• [EXERCISE OBJECTIVE]
When you reproduce these records, keep every word exactly and drop the images.
++++ EXERCISE DATA ++++
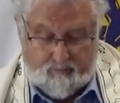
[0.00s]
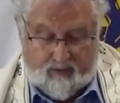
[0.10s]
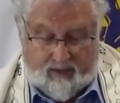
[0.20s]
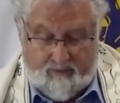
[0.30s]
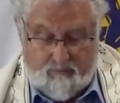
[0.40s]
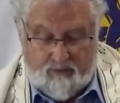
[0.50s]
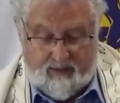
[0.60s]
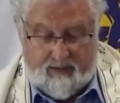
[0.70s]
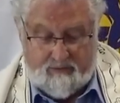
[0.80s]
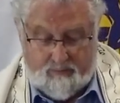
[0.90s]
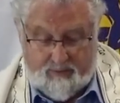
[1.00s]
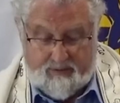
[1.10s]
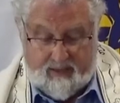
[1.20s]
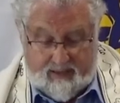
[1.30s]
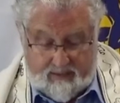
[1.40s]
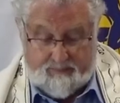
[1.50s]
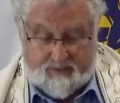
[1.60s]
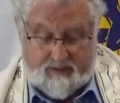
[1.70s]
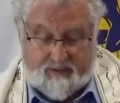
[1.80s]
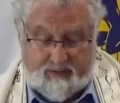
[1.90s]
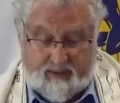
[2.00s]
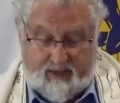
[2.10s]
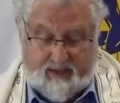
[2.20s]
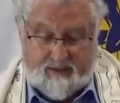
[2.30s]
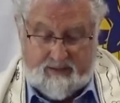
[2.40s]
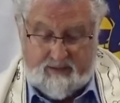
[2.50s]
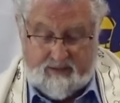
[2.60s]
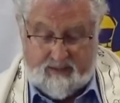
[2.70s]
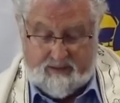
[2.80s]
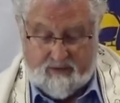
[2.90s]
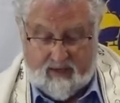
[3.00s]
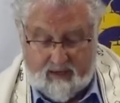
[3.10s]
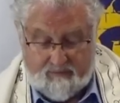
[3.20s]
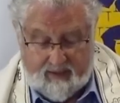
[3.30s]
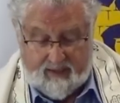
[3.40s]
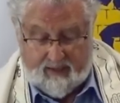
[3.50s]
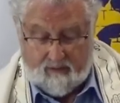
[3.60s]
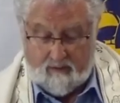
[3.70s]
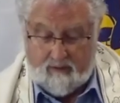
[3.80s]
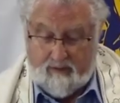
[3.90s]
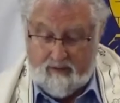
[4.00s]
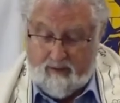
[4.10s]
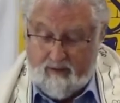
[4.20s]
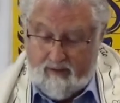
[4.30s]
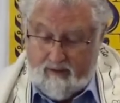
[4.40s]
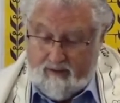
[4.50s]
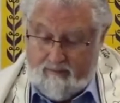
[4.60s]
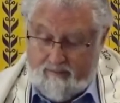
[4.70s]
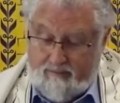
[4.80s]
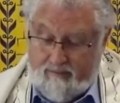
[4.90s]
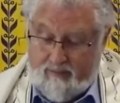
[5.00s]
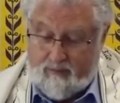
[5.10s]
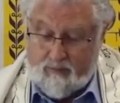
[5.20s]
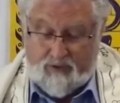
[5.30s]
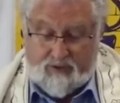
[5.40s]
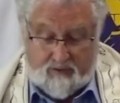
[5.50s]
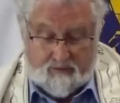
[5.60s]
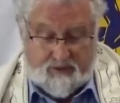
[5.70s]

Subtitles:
Even with Antipas as the tetrarch of Galil, it was still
++++
• [RESPONSE]
[0.00s]
[0.10s]
[0.20s]
[0.30s]
[0.40s]
[0.50s]
[0.60s]
[0.70s]
[0.80s]
[0.90s]
[1.00s]
[1.10s]
[1.20s]
[1.30s]
[1.40s]
[1.50s]
[1.60s]
[1.70s]
[1.80s]
[1.90s]
[2.00s]
[2.10s]
[2.20s]
[2.30s]
[2.40s]
[2.50s]
[2.60s]
[2.70s]
[2.80s]
[2.90s]
[3.00s]
[3.10s]
[3.20s]
[3.30s]
[3.40s]
[3.50s]
[3.60s]
[3.70s]
[3.80s]
[3.90s]
[4.00s]
[4.10s]
[4.20s]
[4.30s]
[4.40s]
[4.50s]
[4.60s]
[4.70s]
[4.80s]
[4.90s]
[5.00s]
[5.10s]
[5.20s]
[5.30s]
[5.40s]
[5.50s]
[5.60s]
[5.70s]

Subtitles:
Even with Antipas as the tetrarch of Galil, it was still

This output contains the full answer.